→ Your goal
Where the line containing "[0:01.67-0:02.50]" appears in the entries below, begin there and output every line through the last, exactly, minus the pictures.

START Entries provided

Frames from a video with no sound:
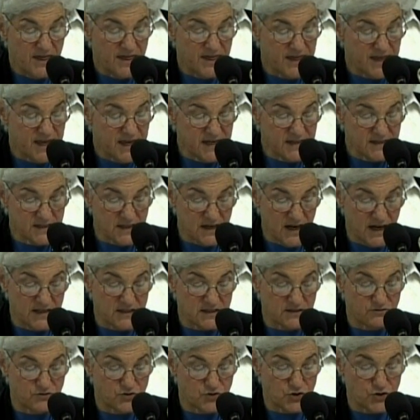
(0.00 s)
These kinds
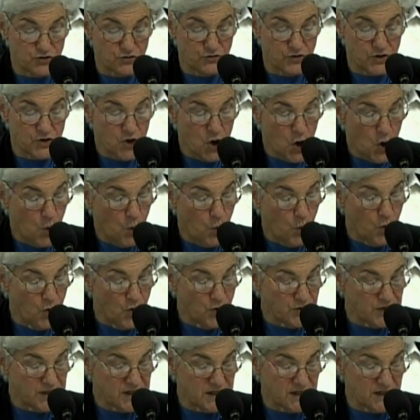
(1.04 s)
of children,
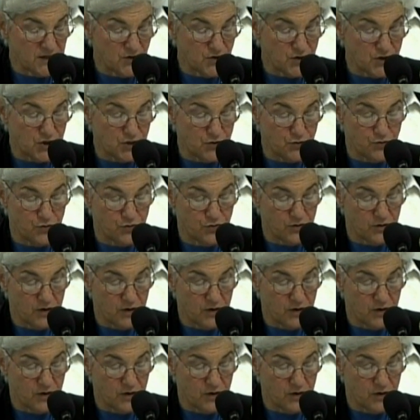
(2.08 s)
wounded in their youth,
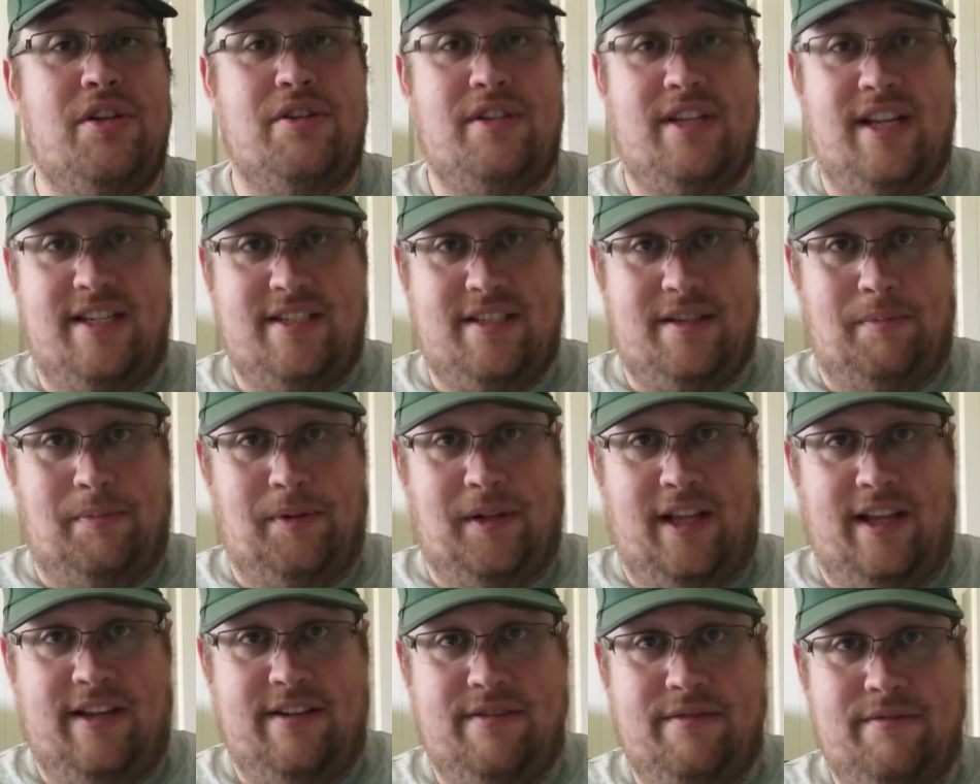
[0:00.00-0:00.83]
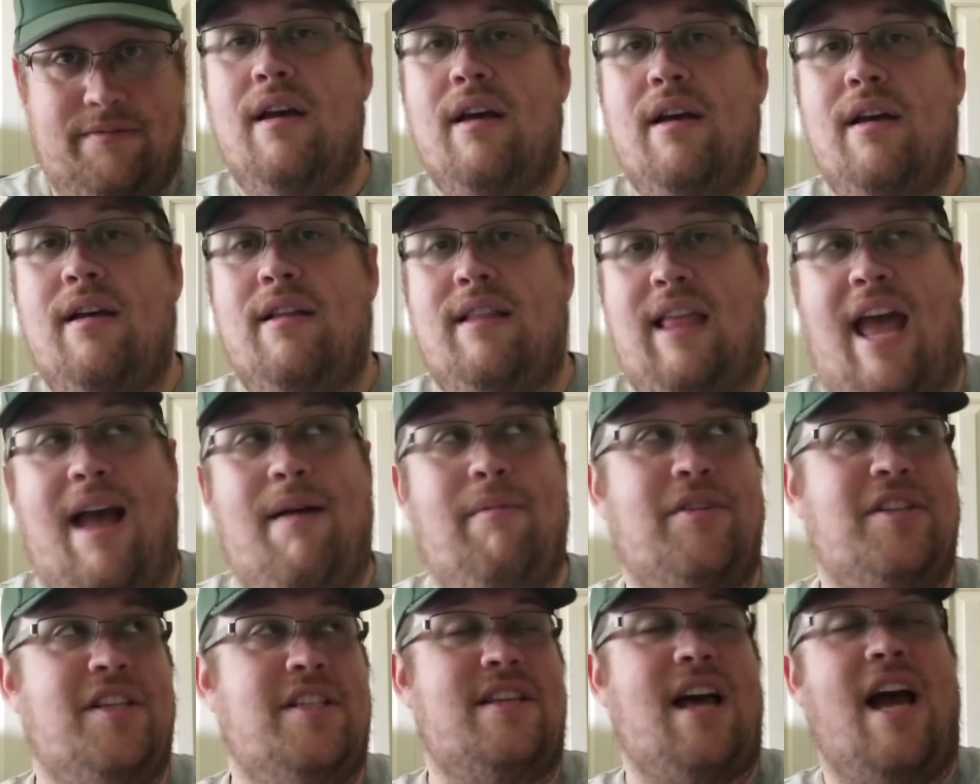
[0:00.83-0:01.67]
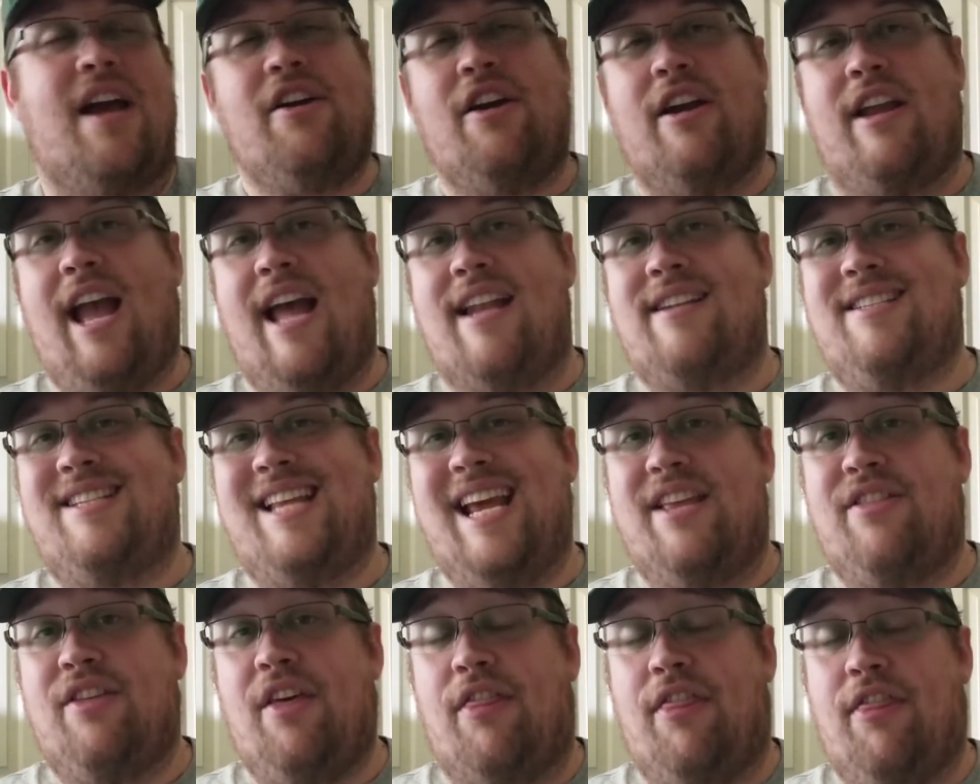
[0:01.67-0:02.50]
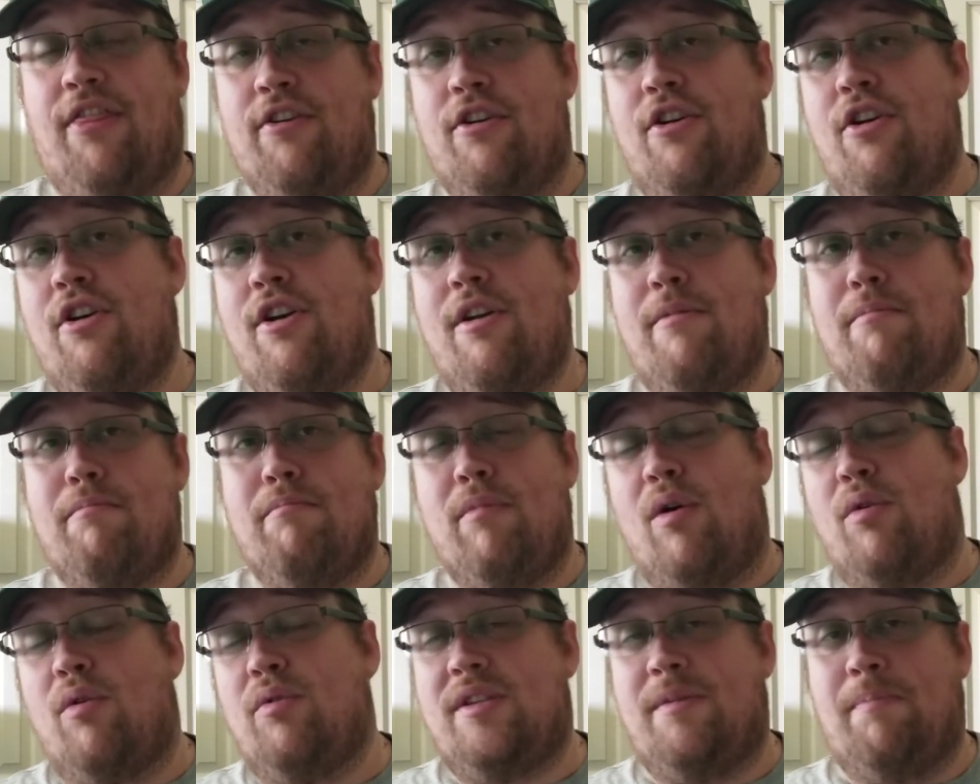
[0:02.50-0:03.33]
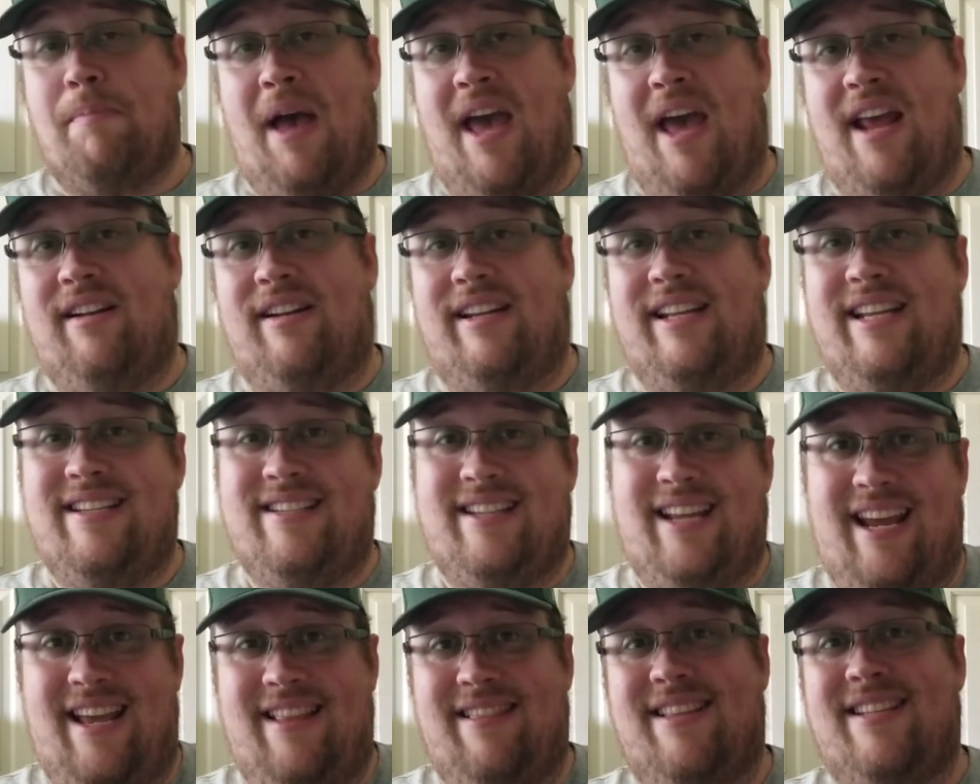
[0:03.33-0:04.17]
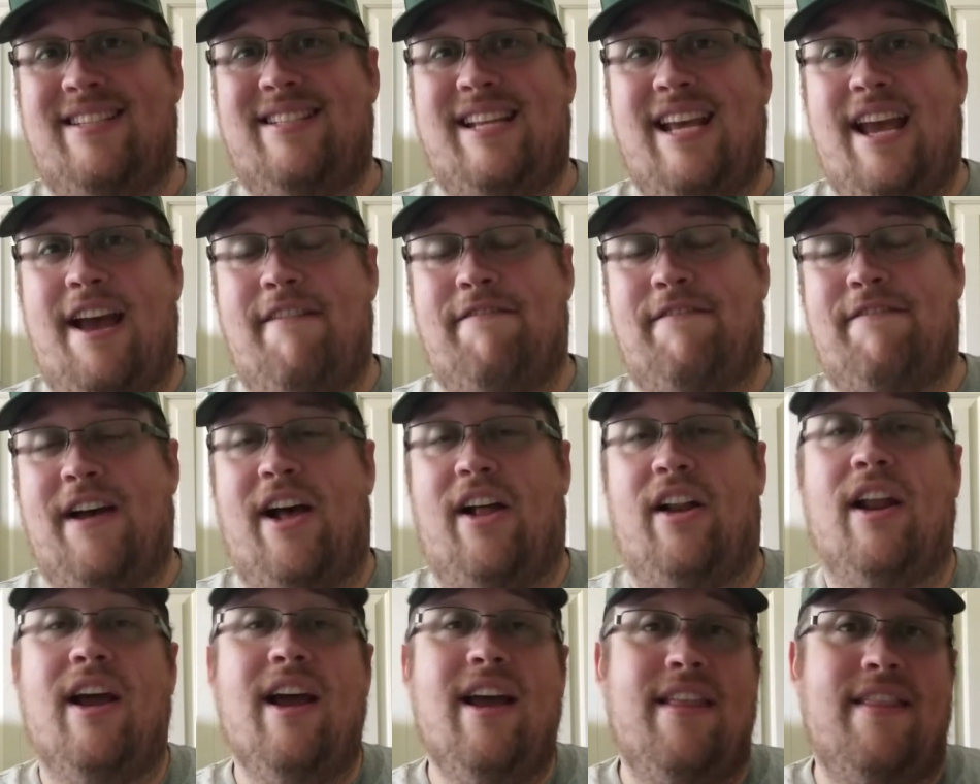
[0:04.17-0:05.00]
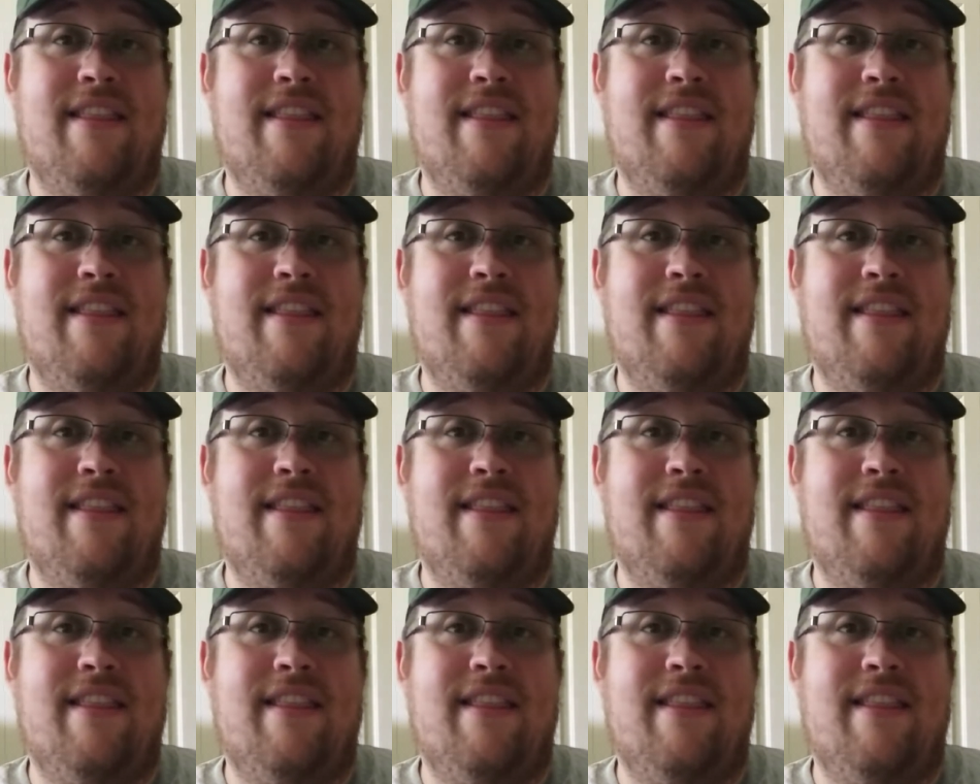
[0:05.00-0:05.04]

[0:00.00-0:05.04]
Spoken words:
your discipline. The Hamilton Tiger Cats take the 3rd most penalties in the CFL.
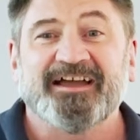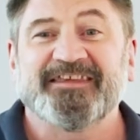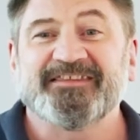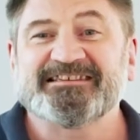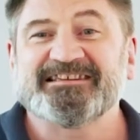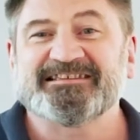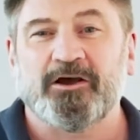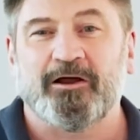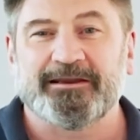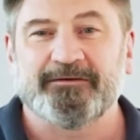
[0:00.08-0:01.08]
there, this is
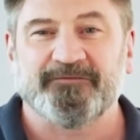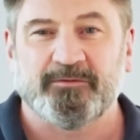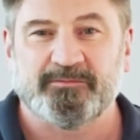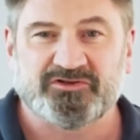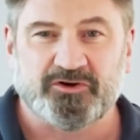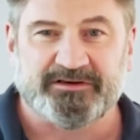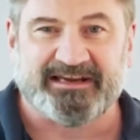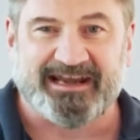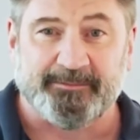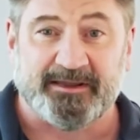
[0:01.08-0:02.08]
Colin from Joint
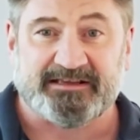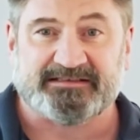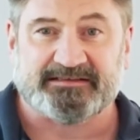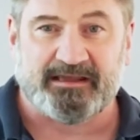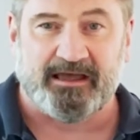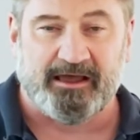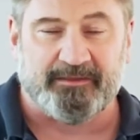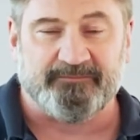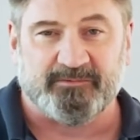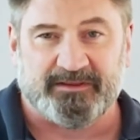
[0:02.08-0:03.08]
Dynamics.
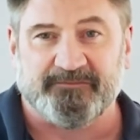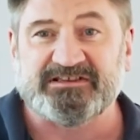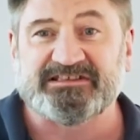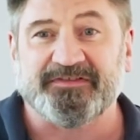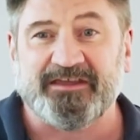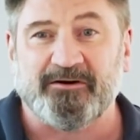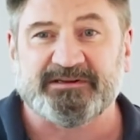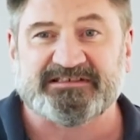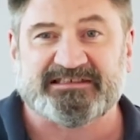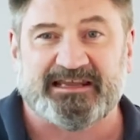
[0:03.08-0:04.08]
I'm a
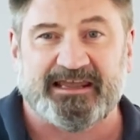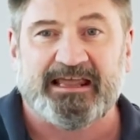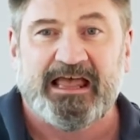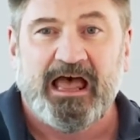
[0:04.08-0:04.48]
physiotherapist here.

END Entries provided

→ Answer section
[0:01.67-0:02.50]
[0:02.50-0:03.33]
[0:03.33-0:04.17]
[0:04.17-0:05.00]
[0:05.00-0:05.04]

[0:00.00-0:05.04]
Spoken words:
your discipline. The Hamilton Tiger Cats take the 3rd most penalties in the CFL.
[0:00.08-0:01.08]
there, this is
[0:01.08-0:02.08]
Colin from Joint
[0:02.08-0:03.08]
Dynamics.
[0:03.08-0:04.08]
I'm a
[0:04.08-0:04.48]
physiotherapist here.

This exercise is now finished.